Le mot démocratie, disparaît pendant 20 siècles et réapparaît en 1576 quand Jean Bodin, qui disait avec un immense discernement qu’ « il n’y a de richesse que d’hommes », publie « Les six livres de la République ». Il la définit  comme «  un droit gouvernement de plusieurs ménages, et de ce qui leur est commun, avec puissance souveraine ». Il voit trois formes de Républiques : la Monarchie où la souveraineté est à un seul prince, la Démocratie dans lequel tout le peuple a part à la souveraineté et l’Aristocratie si « une moindre partie du peuple » y a accès. Bodin ramène toutes les autres formes de républiques à ces trois là. Il prend la république dans son sens latin littéral de res publica, de chose publique, mais qui comprendra aujourd’hui que l’on présente l’aristocratie, la démocratie et la monarchie comme trois formes de république ? C’est pourtant une évidence même si elle est soigneusement cachée.

Le mot démocratie resurgit des deux côtés de l’Atlantique à la fin du XVIIIème siècle, chez des extrémistes violemment combattus par les Républicains américains et les Révolutionnaires français au pouvoir. Que ce soit les Présidents américains ou les Révolutionnaires français, Robespierre ou Sieyès, aucun n’a de mots assez durs pour qualifier la démocratie. Mais un journal de Boston explique en 1850 que « le peuple aime tellement le mot démocratie qu’un parti qui ne l’utiliserait pas n’aurait aucune chance d’être élu ». En France la révolution de 1848 impose aussi le mot qui rentre dans le camp du bien avec une absence de précision qui arrangera tout le monde. Il rejoint sur l’Olympe le mot moderne qui a déjà oublié qu’il ne veut dire qu’« à la mode ».
Aujourd’hui la république est présentée vêtue des valeurs républicaines qui seraient la liberté l’égalité et la fraternité. Ces trois mots ont été petit à petit renforcés par la Déclaration des droits de l’Homme, par la laïcité et par le principe un homme une voix. Mais qui explique que la liberté n’est pas l’individualisme, que l’égalité n’est pas l’identité et que la fraternité n’a rien à voir avec la solidarité ? Qui démontre que la monarchie et l’aristocratie ne seraient plus des formes de République ? Sûrement pas De Gaulle qui disait lors de sa 10ème conférence de presse le 31 janvier 1964 : « Il est vrai que l’autorité indivisible de l’Etat est déléguée toute entière au président par le peuple qui l’a élu, et qu’il n’y en a aucune autre, ni ministérielle, ni civile, ni militaire, ni judiciaire, qui ne puisse être conférée ou maintenue autrement que par lui. ». Sommes nous dans la république de tous, dans la république de certains ou dans la république d’un seul ?

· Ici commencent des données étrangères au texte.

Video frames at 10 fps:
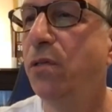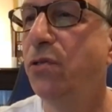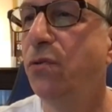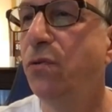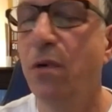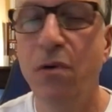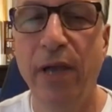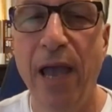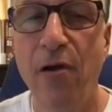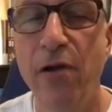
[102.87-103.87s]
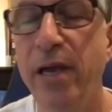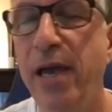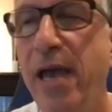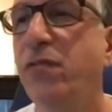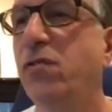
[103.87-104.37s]
to Ocaria
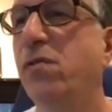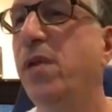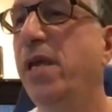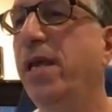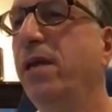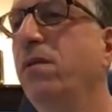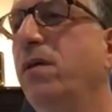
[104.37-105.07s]
after the meeting,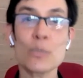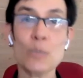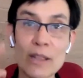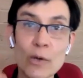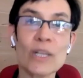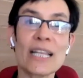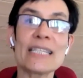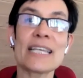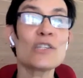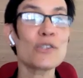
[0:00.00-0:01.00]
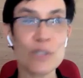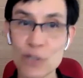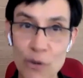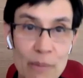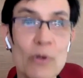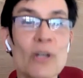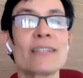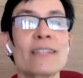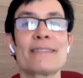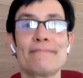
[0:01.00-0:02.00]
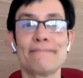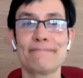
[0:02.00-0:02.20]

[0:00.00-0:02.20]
that's why localization is so important.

Sur le consensuel flou actuel peut-on construire autre chose qu’une campagne électorale ? Cet ectoplasme non défini pourrait-il vraiment être le roc sur lequel construire durablement ?

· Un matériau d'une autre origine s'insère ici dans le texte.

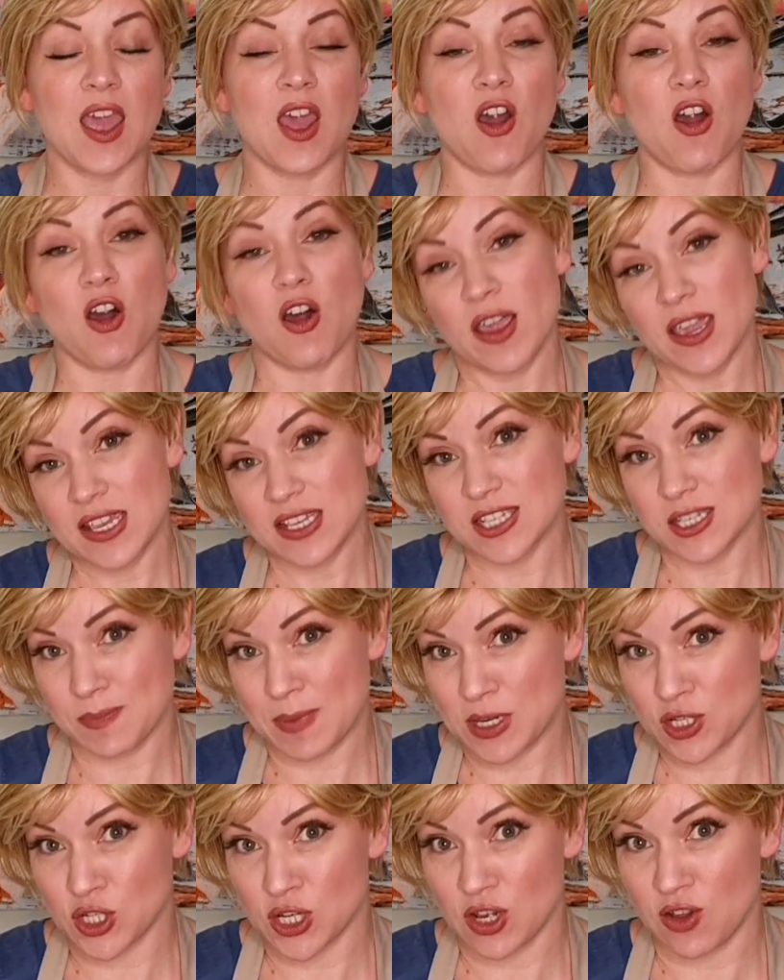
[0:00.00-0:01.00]
I
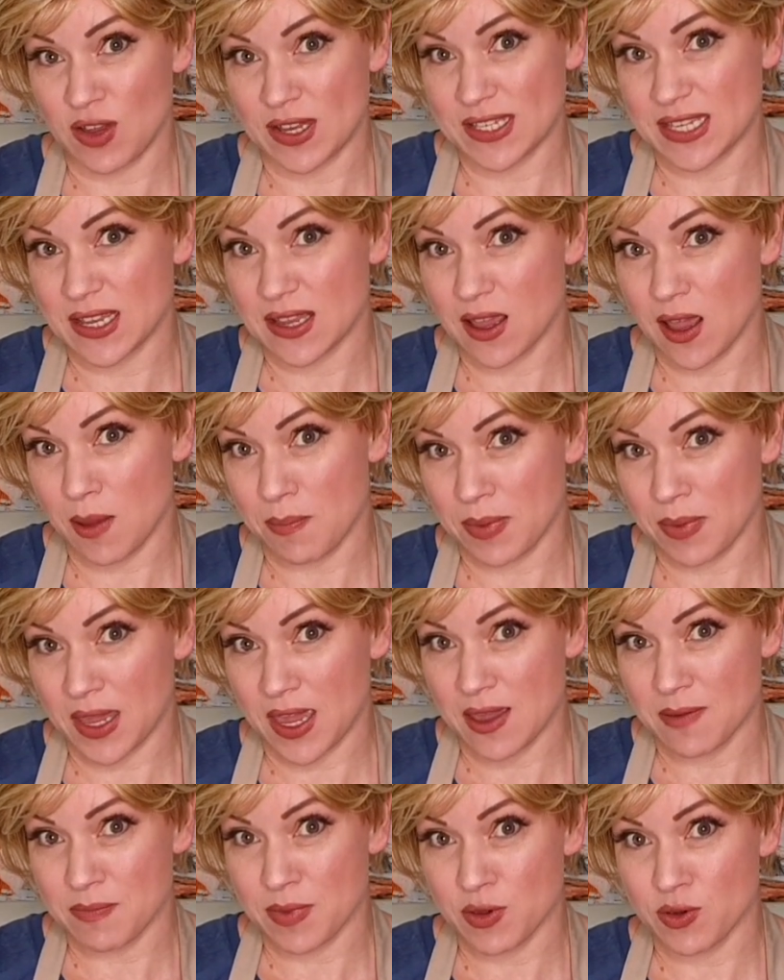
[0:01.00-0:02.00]
specialise in
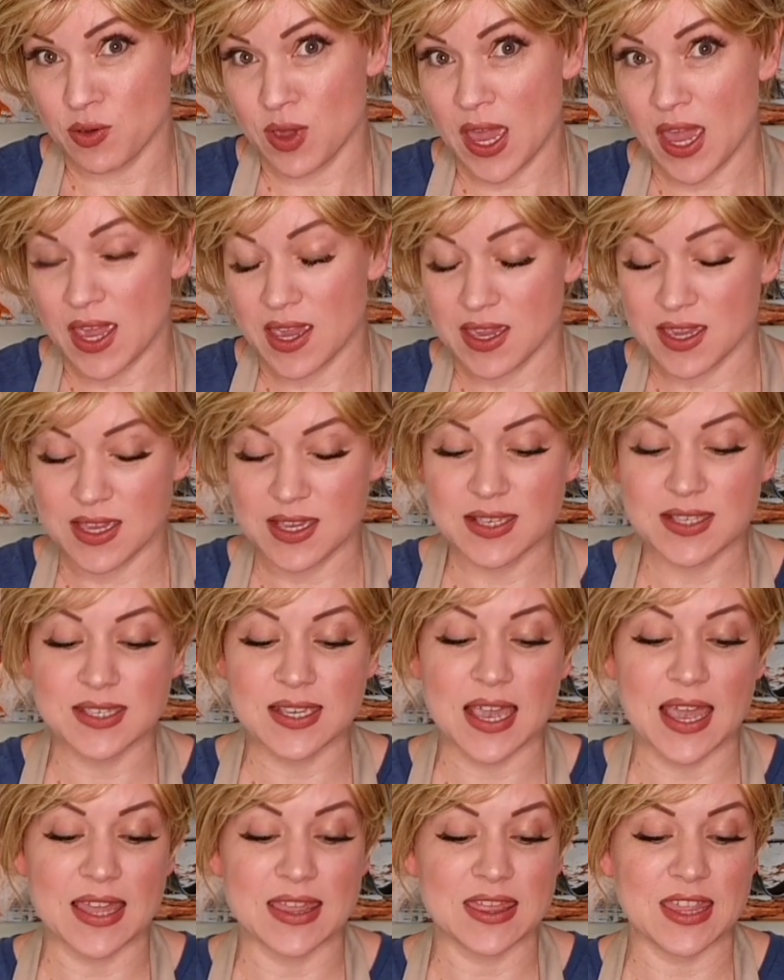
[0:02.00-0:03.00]
cupcake bouquets,
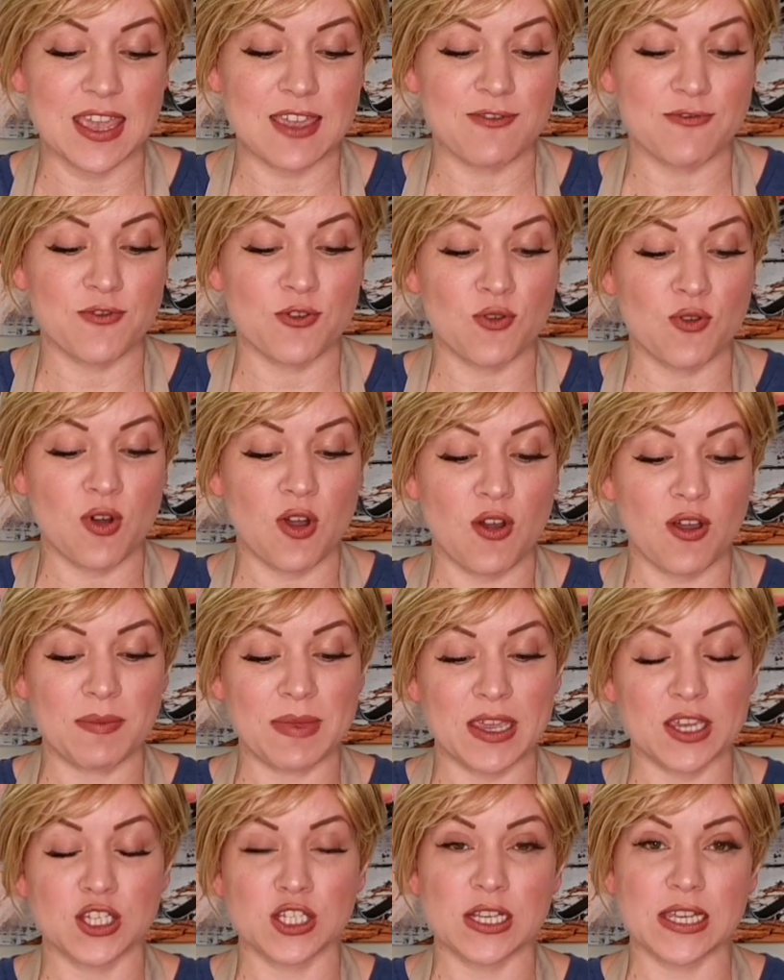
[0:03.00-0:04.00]
and therefore I'm
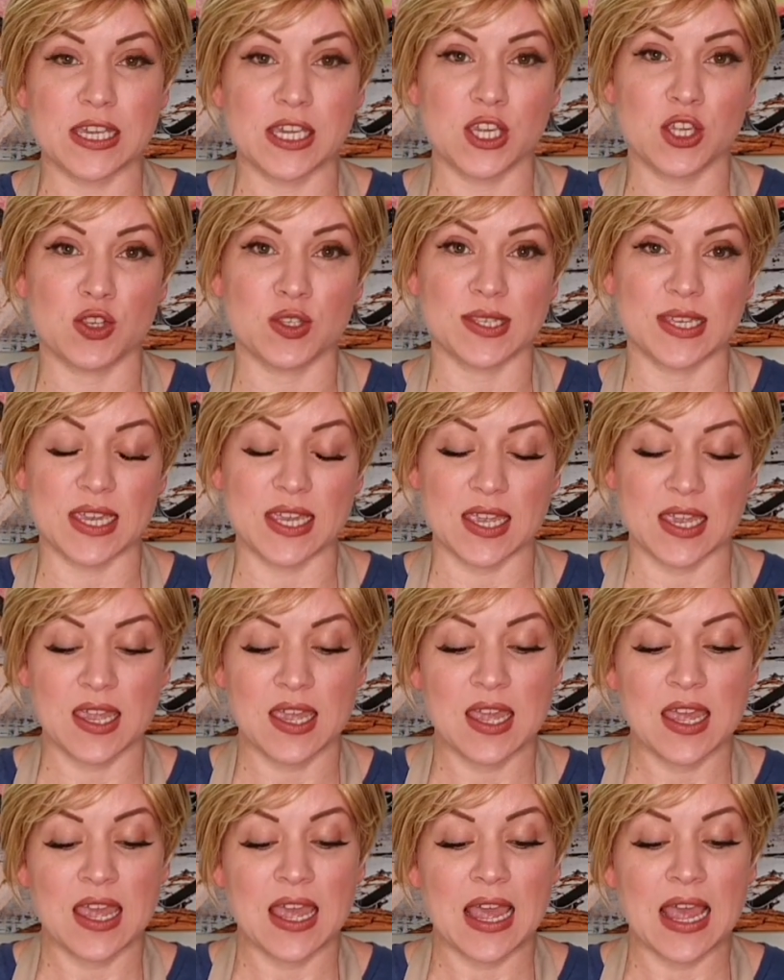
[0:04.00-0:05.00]
actually using
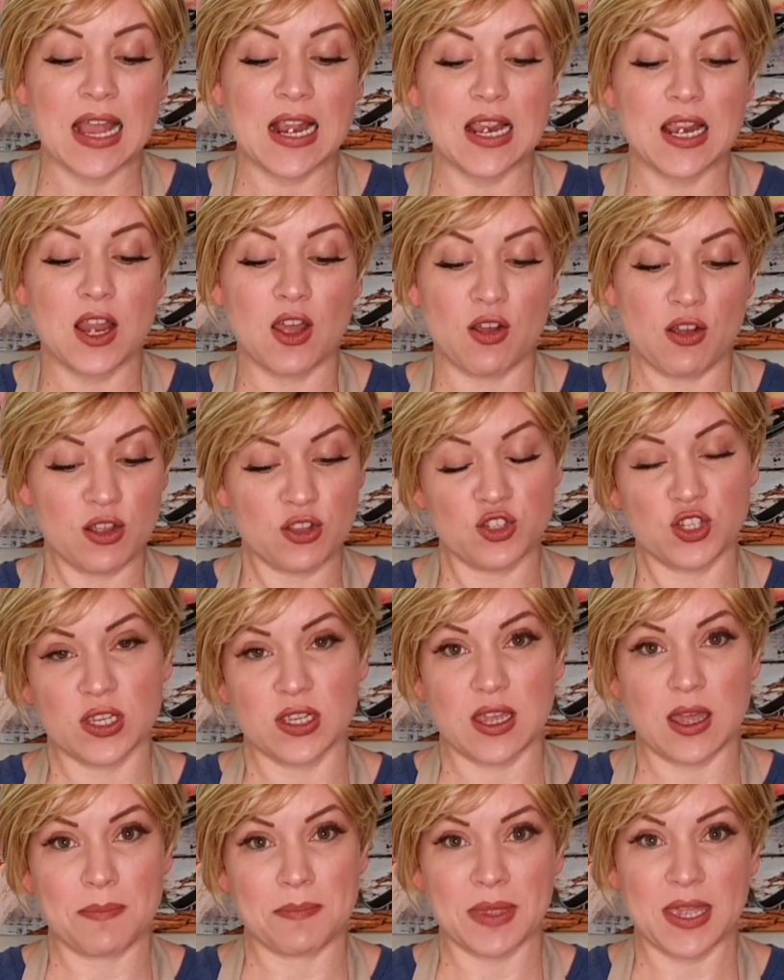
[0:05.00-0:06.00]
a larger
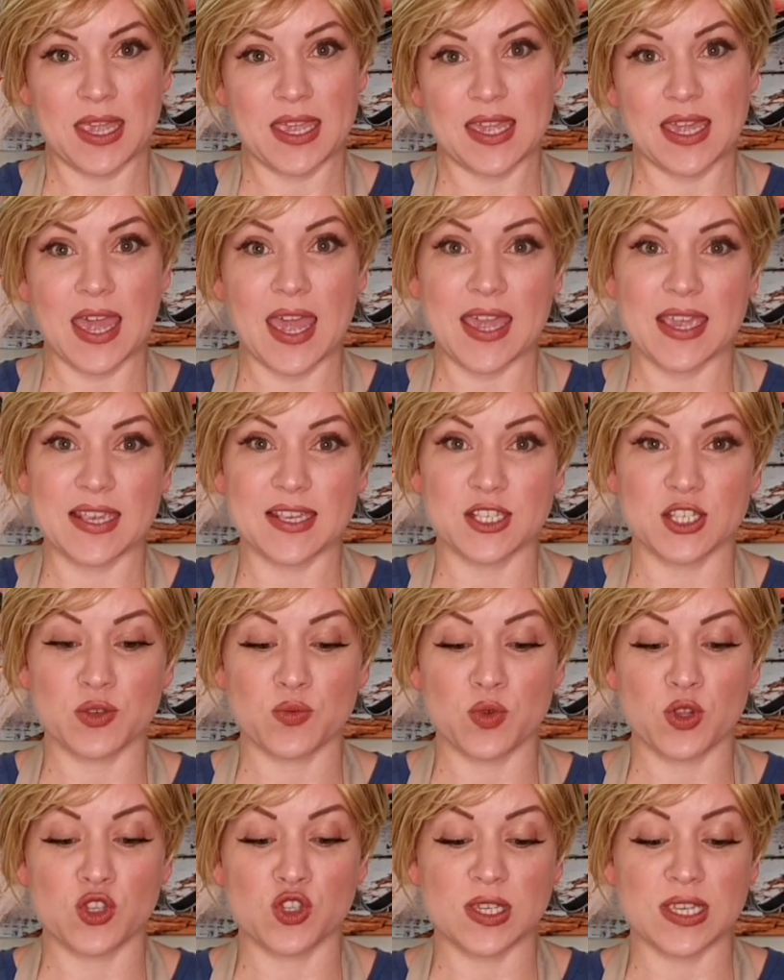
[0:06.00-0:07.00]
cupcake case,
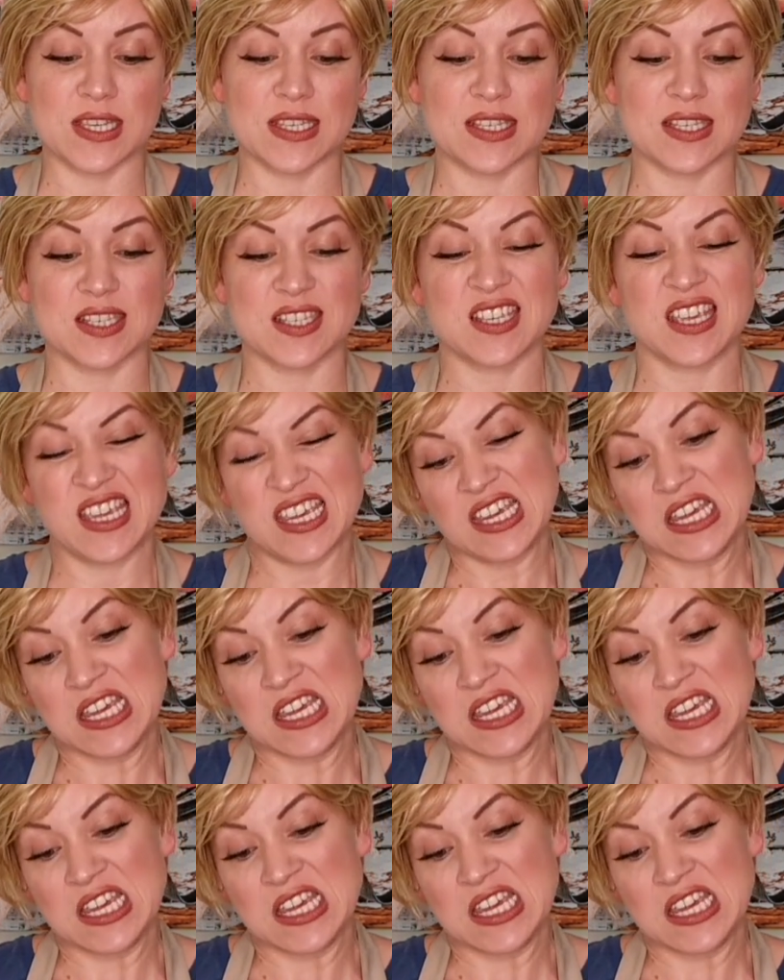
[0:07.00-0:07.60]
which is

Historiquement la démocratie est née à Athènes et la République à Rome. Mais le mot grec et le mot latin ont été récupérés par le XXème siècle pour tisser ensemble une toile de mots, piège à électeurs, fondée sur la séduction et la peur.

Une des trois formes de république vues par Jean Bodin est pourtant particulièrement intéressante, c’est celle qu’il appelle l’Etat populaire et la Démocratie. Elle n’a jamais été véritablement inventée et est à la fois une utopie géniale et un outil méprisable que la classe politique utilise pour tromper le peuple.

Il serait fantastique d’inventer la démocratie, une vraie représentation du peuple qui prendrait les décisions.  Mais il n’y a malheureusement que deux axes de réflexion possibles pour avancer vers ce rêve : le tirage au sort et le permis de voter.  Les deux donneraient vraiment le pouvoir au peuple. C’est pour cela qu’ils ne sont même pas étudiés.